EXERCISE BRIEF: The expected result is the full listing, retyped exactly, without a single picture.

AVAILABLE DATA:

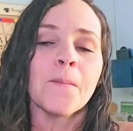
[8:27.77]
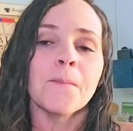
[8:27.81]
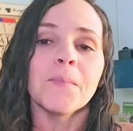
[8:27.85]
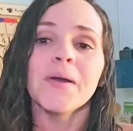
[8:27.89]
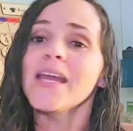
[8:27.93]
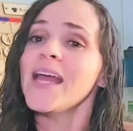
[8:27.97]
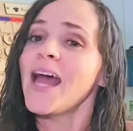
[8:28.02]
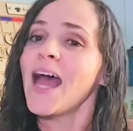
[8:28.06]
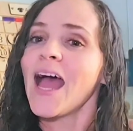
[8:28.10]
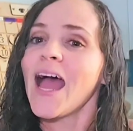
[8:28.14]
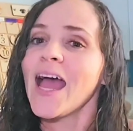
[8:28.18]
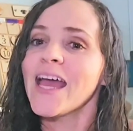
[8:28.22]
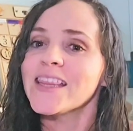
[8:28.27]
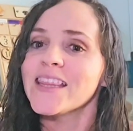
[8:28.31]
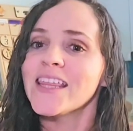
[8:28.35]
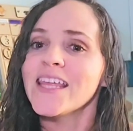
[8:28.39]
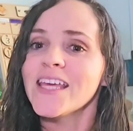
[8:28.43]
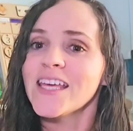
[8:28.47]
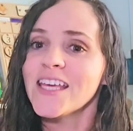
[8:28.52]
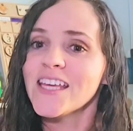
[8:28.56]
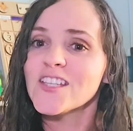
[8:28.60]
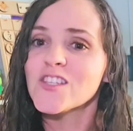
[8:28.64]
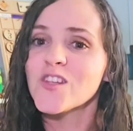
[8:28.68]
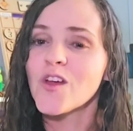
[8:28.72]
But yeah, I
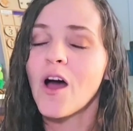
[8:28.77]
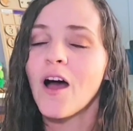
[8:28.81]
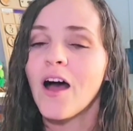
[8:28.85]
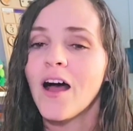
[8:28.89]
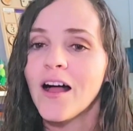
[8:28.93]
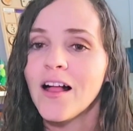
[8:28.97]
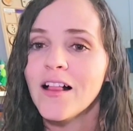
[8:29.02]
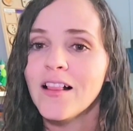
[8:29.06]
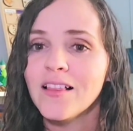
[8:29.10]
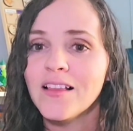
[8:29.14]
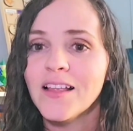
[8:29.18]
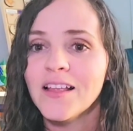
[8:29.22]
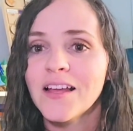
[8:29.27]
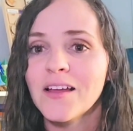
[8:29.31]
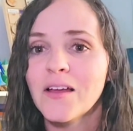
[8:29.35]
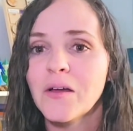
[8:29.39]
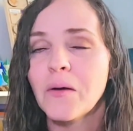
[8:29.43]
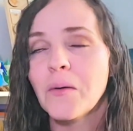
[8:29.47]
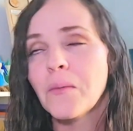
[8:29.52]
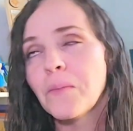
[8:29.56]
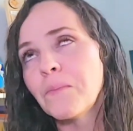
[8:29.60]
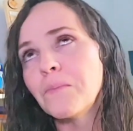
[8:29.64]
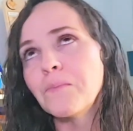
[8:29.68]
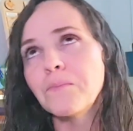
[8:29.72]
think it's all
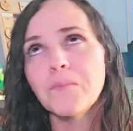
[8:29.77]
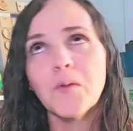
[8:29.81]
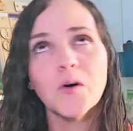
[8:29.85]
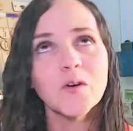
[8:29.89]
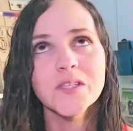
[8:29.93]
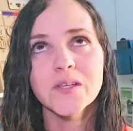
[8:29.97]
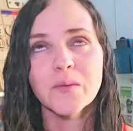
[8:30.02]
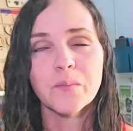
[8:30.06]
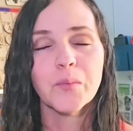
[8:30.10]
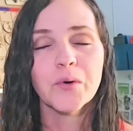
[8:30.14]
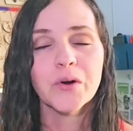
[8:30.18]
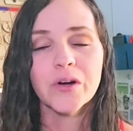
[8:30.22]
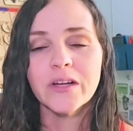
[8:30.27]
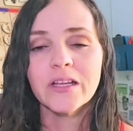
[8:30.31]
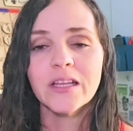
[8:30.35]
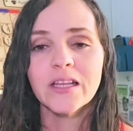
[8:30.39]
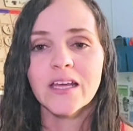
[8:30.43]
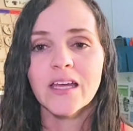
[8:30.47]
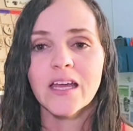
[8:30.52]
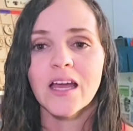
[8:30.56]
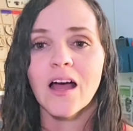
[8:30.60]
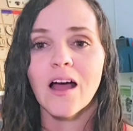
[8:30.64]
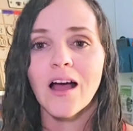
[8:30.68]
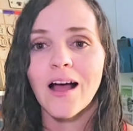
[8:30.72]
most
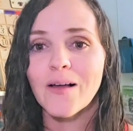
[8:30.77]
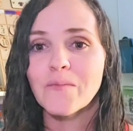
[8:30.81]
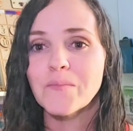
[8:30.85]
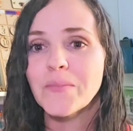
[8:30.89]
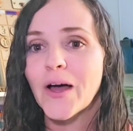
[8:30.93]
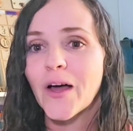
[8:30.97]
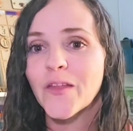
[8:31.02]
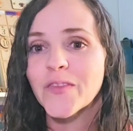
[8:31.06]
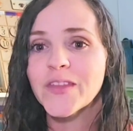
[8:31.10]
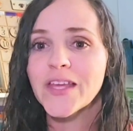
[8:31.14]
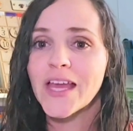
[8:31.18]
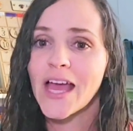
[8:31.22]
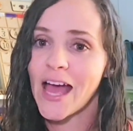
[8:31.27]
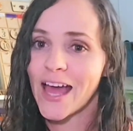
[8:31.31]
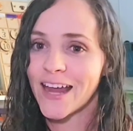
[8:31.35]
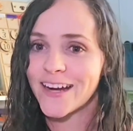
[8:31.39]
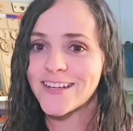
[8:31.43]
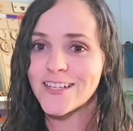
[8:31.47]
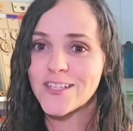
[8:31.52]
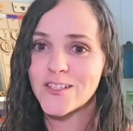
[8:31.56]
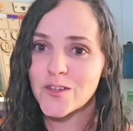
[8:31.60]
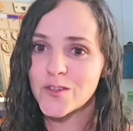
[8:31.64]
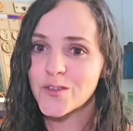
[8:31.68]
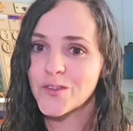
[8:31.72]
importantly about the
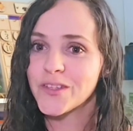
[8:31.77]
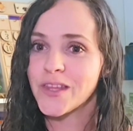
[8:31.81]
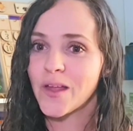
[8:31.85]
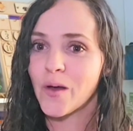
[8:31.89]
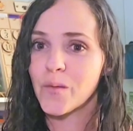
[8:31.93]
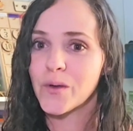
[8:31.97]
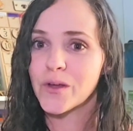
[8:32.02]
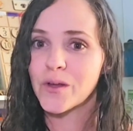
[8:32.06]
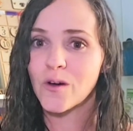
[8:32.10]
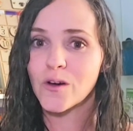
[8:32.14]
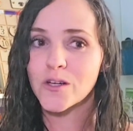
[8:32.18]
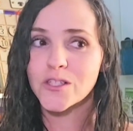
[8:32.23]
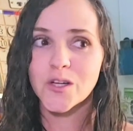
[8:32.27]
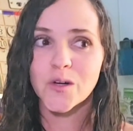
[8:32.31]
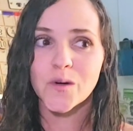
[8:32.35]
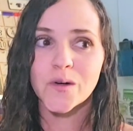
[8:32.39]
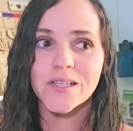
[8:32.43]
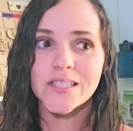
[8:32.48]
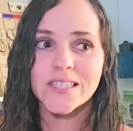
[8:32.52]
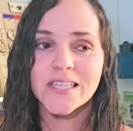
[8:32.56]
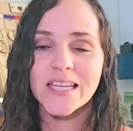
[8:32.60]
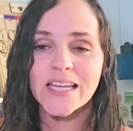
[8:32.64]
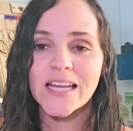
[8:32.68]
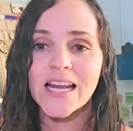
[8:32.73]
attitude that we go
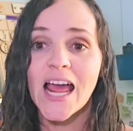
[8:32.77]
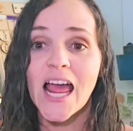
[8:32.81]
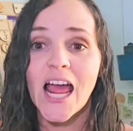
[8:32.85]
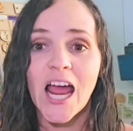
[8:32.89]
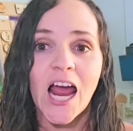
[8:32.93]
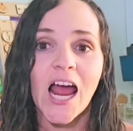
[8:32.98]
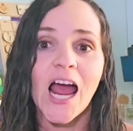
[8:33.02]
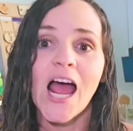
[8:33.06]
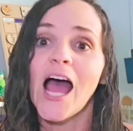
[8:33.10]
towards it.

PROBLEM SOLUTION:
[8:27.77]
[8:27.81]
[8:27.85]
[8:27.89]
[8:27.93]
[8:27.97]
[8:28.02]
[8:28.06]
[8:28.10]
[8:28.14]
[8:28.18]
[8:28.22]
[8:28.27]
[8:28.31]
[8:28.35]
[8:28.39]
[8:28.43]
[8:28.47]
[8:28.52]
[8:28.56]
[8:28.60]
[8:28.64]
[8:28.68]
[8:28.72]
But yeah, I
[8:28.77]
[8:28.81]
[8:28.85]
[8:28.89]
[8:28.93]
[8:28.97]
[8:29.02]
[8:29.06]
[8:29.10]
[8:29.14]
[8:29.18]
[8:29.22]
[8:29.27]
[8:29.31]
[8:29.35]
[8:29.39]
[8:29.43]
[8:29.47]
[8:29.52]
[8:29.56]
[8:29.60]
[8:29.64]
[8:29.68]
[8:29.72]
think it's all
[8:29.77]
[8:29.81]
[8:29.85]
[8:29.89]
[8:29.93]
[8:29.97]
[8:30.02]
[8:30.06]
[8:30.10]
[8:30.14]
[8:30.18]
[8:30.22]
[8:30.27]
[8:30.31]
[8:30.35]
[8:30.39]
[8:30.43]
[8:30.47]
[8:30.52]
[8:30.56]
[8:30.60]
[8:30.64]
[8:30.68]
[8:30.72]
most
[8:30.77]
[8:30.81]
[8:30.85]
[8:30.89]
[8:30.93]
[8:30.97]
[8:31.02]
[8:31.06]
[8:31.10]
[8:31.14]
[8:31.18]
[8:31.22]
[8:31.27]
[8:31.31]
[8:31.35]
[8:31.39]
[8:31.43]
[8:31.47]
[8:31.52]
[8:31.56]
[8:31.60]
[8:31.64]
[8:31.68]
[8:31.72]
importantly about the
[8:31.77]
[8:31.81]
[8:31.85]
[8:31.89]
[8:31.93]
[8:31.97]
[8:32.02]
[8:32.06]
[8:32.10]
[8:32.14]
[8:32.18]
[8:32.23]
[8:32.27]
[8:32.31]
[8:32.35]
[8:32.39]
[8:32.43]
[8:32.48]
[8:32.52]
[8:32.56]
[8:32.60]
[8:32.64]
[8:32.68]
[8:32.73]
attitude that we go
[8:32.77]
[8:32.81]
[8:32.85]
[8:32.89]
[8:32.93]
[8:32.98]
[8:33.02]
[8:33.06]
[8:33.10]
towards it.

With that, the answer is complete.